**PROBLEM STATEMENT:**
Would you return each entry exactly as written, omitting any pictures?
**** RECORDS SUPPLIED
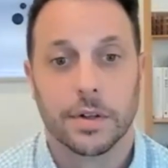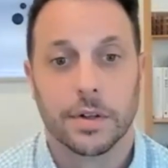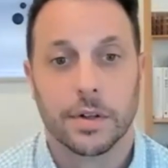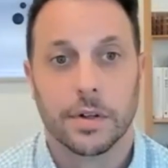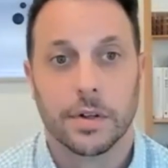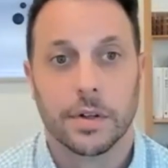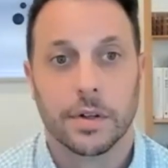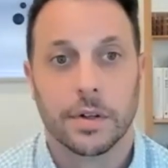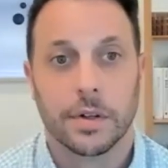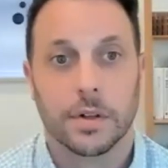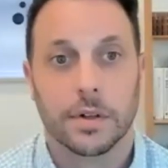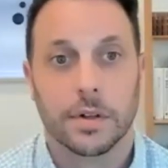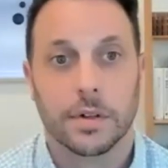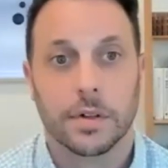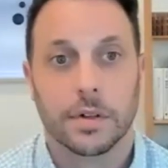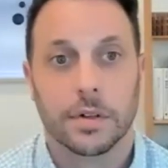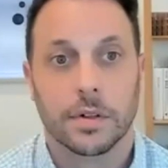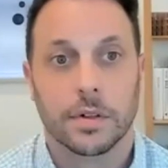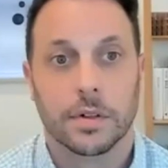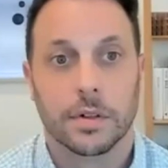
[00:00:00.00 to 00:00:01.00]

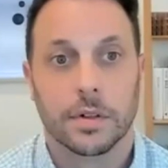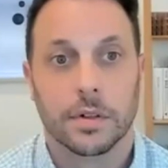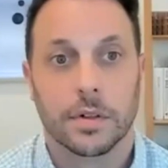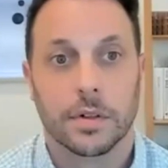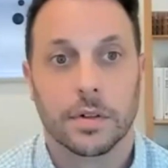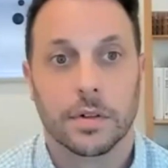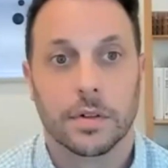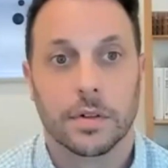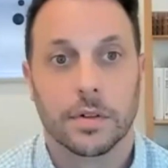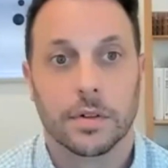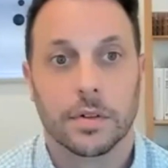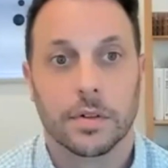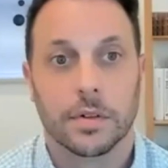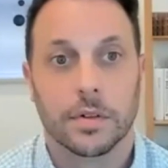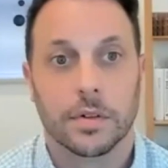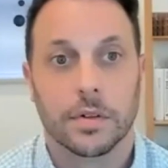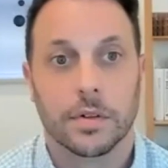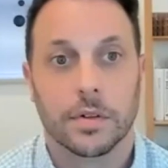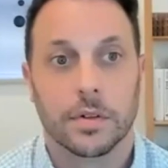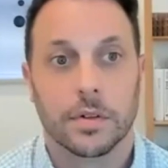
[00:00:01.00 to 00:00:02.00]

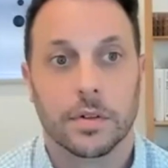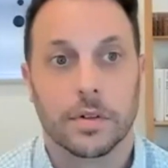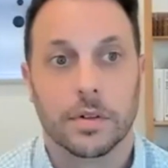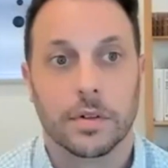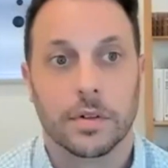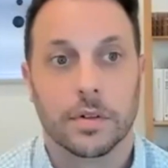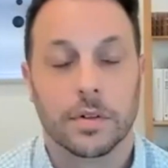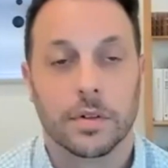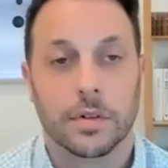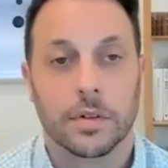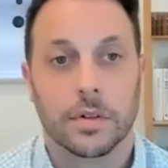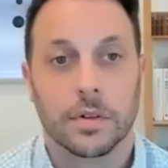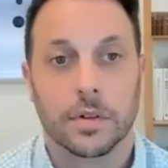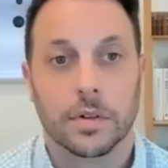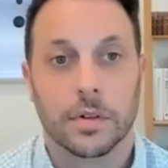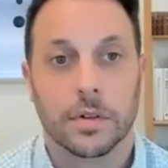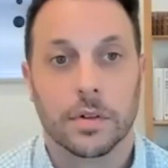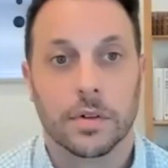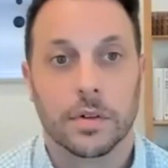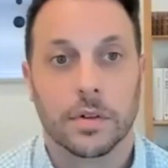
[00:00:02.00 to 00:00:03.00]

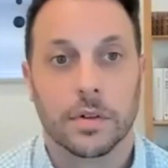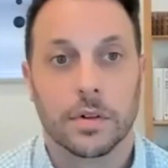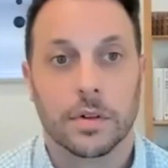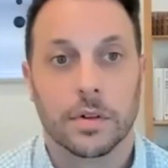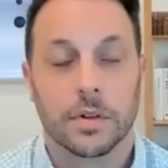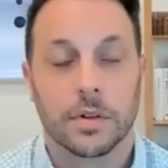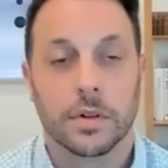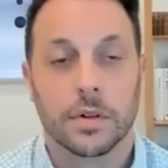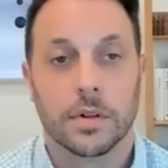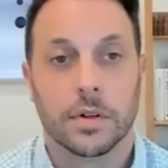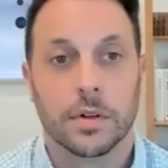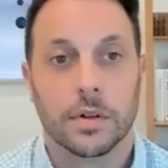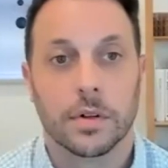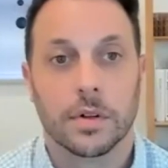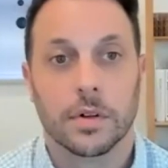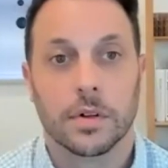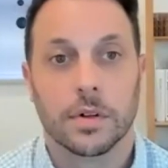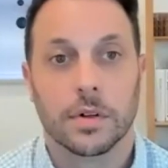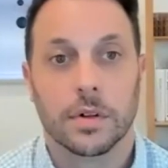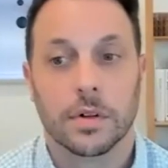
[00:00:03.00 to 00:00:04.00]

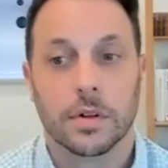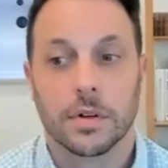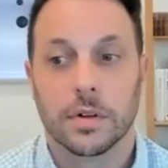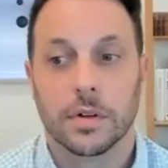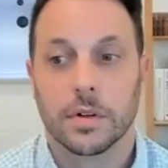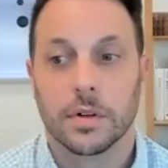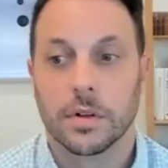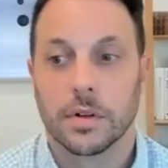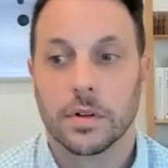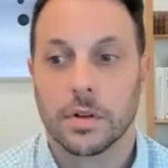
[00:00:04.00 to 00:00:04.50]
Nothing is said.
********
**ANSWER SPACE:**
[00:00:00.00 to 00:00:01.00]

[00:00:01.00 to 00:00:02.00]

[00:00:02.00 to 00:00:03.00]

[00:00:03.00 to 00:00:04.00]

[00:00:04.00 to 00:00:04.50]
Nothing is said.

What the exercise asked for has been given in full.